(Stored items)
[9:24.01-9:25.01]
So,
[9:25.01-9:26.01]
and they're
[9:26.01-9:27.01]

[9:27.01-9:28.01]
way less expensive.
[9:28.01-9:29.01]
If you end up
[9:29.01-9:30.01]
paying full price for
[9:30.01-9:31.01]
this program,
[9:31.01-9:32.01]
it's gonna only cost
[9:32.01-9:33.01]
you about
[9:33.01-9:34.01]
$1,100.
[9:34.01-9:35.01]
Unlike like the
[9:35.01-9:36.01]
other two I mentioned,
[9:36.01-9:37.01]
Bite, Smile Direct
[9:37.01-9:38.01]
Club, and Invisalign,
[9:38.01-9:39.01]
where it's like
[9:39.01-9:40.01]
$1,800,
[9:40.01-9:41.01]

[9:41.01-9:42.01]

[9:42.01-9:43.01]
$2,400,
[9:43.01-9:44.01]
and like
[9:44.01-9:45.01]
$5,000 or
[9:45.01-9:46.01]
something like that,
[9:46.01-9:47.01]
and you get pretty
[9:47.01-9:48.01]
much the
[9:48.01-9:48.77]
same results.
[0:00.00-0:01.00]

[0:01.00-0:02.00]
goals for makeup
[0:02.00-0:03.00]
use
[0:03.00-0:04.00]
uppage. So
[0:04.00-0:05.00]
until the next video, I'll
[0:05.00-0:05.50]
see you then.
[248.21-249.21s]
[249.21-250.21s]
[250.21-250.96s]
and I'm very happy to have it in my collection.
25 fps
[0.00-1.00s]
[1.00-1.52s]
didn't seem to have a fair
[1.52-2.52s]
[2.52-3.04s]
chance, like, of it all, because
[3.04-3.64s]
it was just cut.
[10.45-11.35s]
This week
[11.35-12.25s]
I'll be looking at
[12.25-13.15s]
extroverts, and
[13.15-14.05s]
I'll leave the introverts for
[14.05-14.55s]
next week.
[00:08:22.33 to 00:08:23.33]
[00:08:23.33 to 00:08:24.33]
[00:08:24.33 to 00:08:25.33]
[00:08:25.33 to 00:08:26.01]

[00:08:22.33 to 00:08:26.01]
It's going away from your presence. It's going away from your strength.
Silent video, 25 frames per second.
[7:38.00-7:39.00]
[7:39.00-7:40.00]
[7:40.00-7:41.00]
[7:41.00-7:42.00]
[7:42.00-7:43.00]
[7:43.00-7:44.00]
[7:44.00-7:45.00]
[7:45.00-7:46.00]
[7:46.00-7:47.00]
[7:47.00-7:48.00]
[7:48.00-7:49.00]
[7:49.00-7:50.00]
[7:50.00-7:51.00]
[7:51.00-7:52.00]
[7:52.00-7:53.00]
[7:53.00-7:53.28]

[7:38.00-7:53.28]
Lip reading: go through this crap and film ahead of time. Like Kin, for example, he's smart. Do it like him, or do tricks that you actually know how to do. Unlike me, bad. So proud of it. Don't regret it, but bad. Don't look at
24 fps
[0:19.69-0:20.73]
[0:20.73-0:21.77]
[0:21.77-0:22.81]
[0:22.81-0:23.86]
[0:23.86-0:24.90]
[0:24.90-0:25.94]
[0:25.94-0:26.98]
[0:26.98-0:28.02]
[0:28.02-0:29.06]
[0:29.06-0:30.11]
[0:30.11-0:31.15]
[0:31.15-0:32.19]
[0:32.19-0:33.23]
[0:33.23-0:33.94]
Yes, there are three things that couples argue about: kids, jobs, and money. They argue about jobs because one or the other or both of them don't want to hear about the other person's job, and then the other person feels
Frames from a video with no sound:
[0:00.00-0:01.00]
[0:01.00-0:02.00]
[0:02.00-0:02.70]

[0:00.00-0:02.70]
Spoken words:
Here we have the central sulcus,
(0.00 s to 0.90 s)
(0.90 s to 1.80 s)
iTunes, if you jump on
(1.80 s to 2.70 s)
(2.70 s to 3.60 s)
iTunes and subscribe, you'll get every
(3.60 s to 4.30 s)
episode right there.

*Instructions for the task*:
Having looked over the entries above, reproduce all of them exactly.

*Written solution*:
[9:24.01-9:25.01]
So,
[9:25.01-9:26.01]
and they're
[9:26.01-9:27.01]

[9:27.01-9:28.01]
way less expensive.
[9:28.01-9:29.01]
If you end up
[9:29.01-9:30.01]
paying full price for
[9:30.01-9:31.01]
this program,
[9:31.01-9:32.01]
it's gonna only cost
[9:32.01-9:33.01]
you about
[9:33.01-9:34.01]
$1,100.
[9:34.01-9:35.01]
Unlike like the
[9:35.01-9:36.01]
other two I mentioned,
[9:36.01-9:37.01]
Bite, Smile Direct
[9:37.01-9:38.01]
Club, and Invisalign,
[9:38.01-9:39.01]
where it's like
[9:39.01-9:40.01]
$1,800,
[9:40.01-9:41.01]

[9:41.01-9:42.01]

[9:42.01-9:43.01]
$2,400,
[9:43.01-9:44.01]
and like
[9:44.01-9:45.01]
$5,000 or
[9:45.01-9:46.01]
something like that,
[9:46.01-9:47.01]
and you get pretty
[9:47.01-9:48.01]
much the
[9:48.01-9:48.77]
same results.
[0:00.00-0:01.00]

[0:01.00-0:02.00]
goals for makeup
[0:02.00-0:03.00]
use
[0:03.00-0:04.00]
uppage. So
[0:04.00-0:05.00]
until the next video, I'll
[0:05.00-0:05.50]
see you then.
[248.21-249.21s]
[249.21-250.21s]
[250.21-250.96s]
and I'm very happy to have it in my collection.
25 fps
[0.00-1.00s]
[1.00-1.52s]
didn't seem to have a fair
[1.52-2.52s]
[2.52-3.04s]
chance, like, of it all, because
[3.04-3.64s]
it was just cut.
[10.45-11.35s]
This week
[11.35-12.25s]
I'll be looking at
[12.25-13.15s]
extroverts, and
[13.15-14.05s]
I'll leave the introverts for
[14.05-14.55s]
next week.
[00:08:22.33 to 00:08:23.33]
[00:08:23.33 to 00:08:24.33]
[00:08:24.33 to 00:08:25.33]
[00:08:25.33 to 00:08:26.01]

[00:08:22.33 to 00:08:26.01]
It's going away from your presence. It's going away from your strength.
Silent video, 25 frames per second.
[7:38.00-7:39.00]
[7:39.00-7:40.00]
[7:40.00-7:41.00]
[7:41.00-7:42.00]
[7:42.00-7:43.00]
[7:43.00-7:44.00]
[7:44.00-7:45.00]
[7:45.00-7:46.00]
[7:46.00-7:47.00]
[7:47.00-7:48.00]
[7:48.00-7:49.00]
[7:49.00-7:50.00]
[7:50.00-7:51.00]
[7:51.00-7:52.00]
[7:52.00-7:53.00]
[7:53.00-7:53.28]

[7:38.00-7:53.28]
Lip reading: go through this crap and film ahead of time. Like Kin, for example, he's smart. Do it like him, or do tricks that you actually know how to do. Unlike me, bad. So proud of it. Don't regret it, but bad. Don't look at
24 fps
[0:19.69-0:20.73]
[0:20.73-0:21.77]
[0:21.77-0:22.81]
[0:22.81-0:23.86]
[0:23.86-0:24.90]
[0:24.90-0:25.94]
[0:25.94-0:26.98]
[0:26.98-0:28.02]
[0:28.02-0:29.06]
[0:29.06-0:30.11]
[0:30.11-0:31.15]
[0:31.15-0:32.19]
[0:32.19-0:33.23]
[0:33.23-0:33.94]
Yes, there are three things that couples argue about: kids, jobs, and money. They argue about jobs because one or the other or both of them don't want to hear about the other person's job, and then the other person feels
Frames from a video with no sound:
[0:00.00-0:01.00]
[0:01.00-0:02.00]
[0:02.00-0:02.70]

[0:00.00-0:02.70]
Spoken words:
Here we have the central sulcus,
(0.00 s to 0.90 s)
(0.90 s to 1.80 s)
iTunes, if you jump on
(1.80 s to 2.70 s)
(2.70 s to 3.60 s)
iTunes and subscribe, you'll get every
(3.60 s to 4.30 s)
episode right there.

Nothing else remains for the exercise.